Apakah itu bencana yang dulu pernah diingatkan oleh dukun Parto? Penduduk desa tidak menghubungkan gejala baru itu dengan peringatan Partorejo. Bahkan hal itu pun juga tidak terpikirkan oleh Parto sendiri.
Tidak saja air tidak lagi mengalir, yang lebih mengherankan penduduk desa adalah tiga bangunan itu, terutama masjid mulai retak-retak. Mungkin suatu hari masjid itu bisa runtuh sebab di dekat MCK sudah terjadi tanah longsor karena air hujan yang cukup deras sudah tidak ada yang menahan sehingga menimbulkan erosi.
Guna menahan kemarahan Sing mBau Rekso, penduduk tidak lagi bisa memberikan sesajen kepada pohon keramat yang sudah hilang dari muka bumi itu.
Beberapa orang desa datang kepada Partorejo yang sudah jadi santri itu dan bertanya:
“Pak, apakah ini semua tanda-tanda kemarahan Sing mBau Rekso?” tanya mereka benar-benar ingin tahu.
“Wah jangan tanya soal ini kepada saya. Tanya saja pada Pak Kyai Fauzan.” jawab Parto. Maka mereka pun datang kepada Kyai Fauzan
“Pak Kyai, bukankah masjid kita ini dibangun atas dasar taqwa?” tanya mereka.
“Ya betul, memangnya kenapa?” tanya balik sang kyai.
“Tapi kok masjid kita itu terak-retak dan sebentar lagi bisa rubuh?” tanya mereka lebih lanjut.
“Waduh, bangunan rubuh bukan soal agama,” jawab Kyai Fauzan. “Tanya saja pada Pak Thohir yang membangun semua ini. Mungkin semennya dikurangi atau pondasinya kurang kuat.” Ketika pada gilirannya penduduk menanyakan hal itu pada Thohir, pemborong itu merasa tersinggung.

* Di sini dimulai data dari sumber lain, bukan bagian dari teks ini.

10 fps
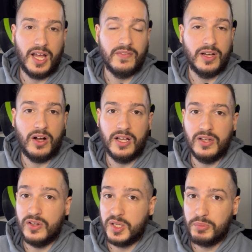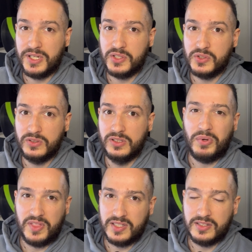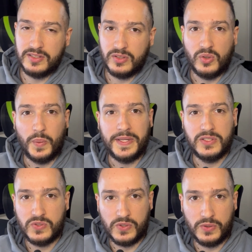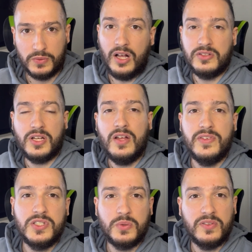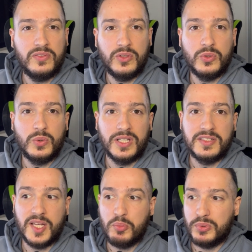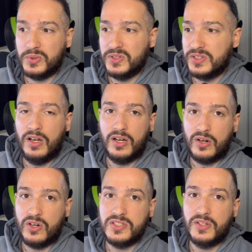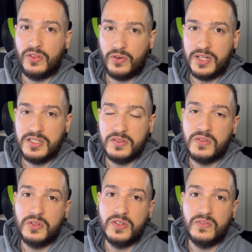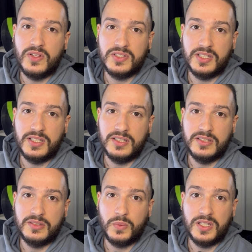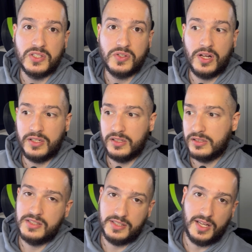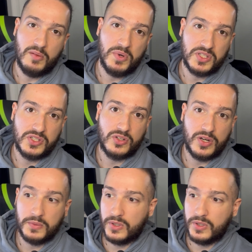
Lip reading: have a higher earning potential, but this isn't always true. I'll dive into a few examples across 3 different universities within Australia to see how much a degree will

“Lho kok malah saya yang dituduh korupsi. Tanya saja pada pak insinyur, apakah ia mengurangi jatah semennya?” Tapi insinyur yang dimaksud tinggal di kota sehingga pertanyaan itu dijawab sendiri oleh pemborong Thohir seolah-olah mewakili insinyur dimaksud.
“Jangan menuduh atau menghina saya tidak becus membangun ya. Mungkin saja roh-roh jahat telah menyabot bangunan saya.” jawabnya sambil tertawa keras. Penduduk hanya bengong saja mendengar jawaban-jawaban yang mereka terima. Kenyataannya, bencana memang sedang mengancam setelah pohon keramat itu ditebang.